++++ ENTRIES PROVIDED ++++

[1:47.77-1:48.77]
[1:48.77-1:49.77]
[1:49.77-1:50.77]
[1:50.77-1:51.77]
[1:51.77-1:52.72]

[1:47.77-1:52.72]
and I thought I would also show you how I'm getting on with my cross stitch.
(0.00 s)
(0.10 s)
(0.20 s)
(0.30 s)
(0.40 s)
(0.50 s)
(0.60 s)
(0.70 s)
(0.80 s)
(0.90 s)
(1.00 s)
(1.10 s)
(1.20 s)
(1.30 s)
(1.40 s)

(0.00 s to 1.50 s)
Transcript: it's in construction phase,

++++

_EXERCISE GOAL_
Only the lines from the one containing "[1:49.77-1:50.77]" to the end of the records should be repeated, exactly as they appear.

_RESPONSE FOR THIS EXERCISE_
[1:49.77-1:50.77]
[1:50.77-1:51.77]
[1:51.77-1:52.72]

[1:47.77-1:52.72]
and I thought I would also show you how I'm getting on with my cross stitch.
(0.00 s)
(0.10 s)
(0.20 s)
(0.30 s)
(0.40 s)
(0.50 s)
(0.60 s)
(0.70 s)
(0.80 s)
(0.90 s)
(1.00 s)
(1.10 s)
(1.20 s)
(1.30 s)
(1.40 s)

(0.00 s to 1.50 s)
Transcript: it's in construction phase,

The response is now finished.